Supplied data:
================

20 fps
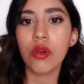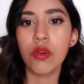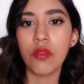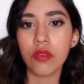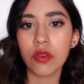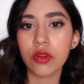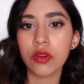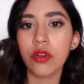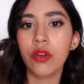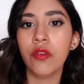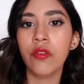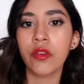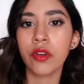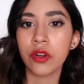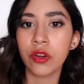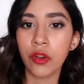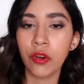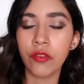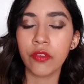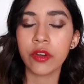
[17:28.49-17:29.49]
over and
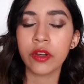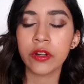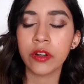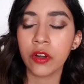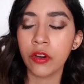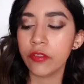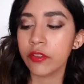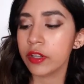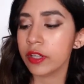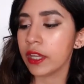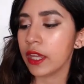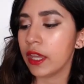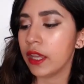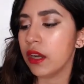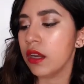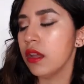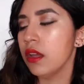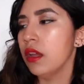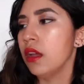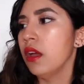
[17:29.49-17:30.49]
over
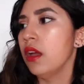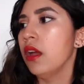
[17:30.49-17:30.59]
again.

================

Required work: Please transcribe the material above exactly as written. Leave the pictures out.

Result for this task:
20 fps
[17:28.49-17:29.49]
over and
[17:29.49-17:30.49]
over
[17:30.49-17:30.59]
again.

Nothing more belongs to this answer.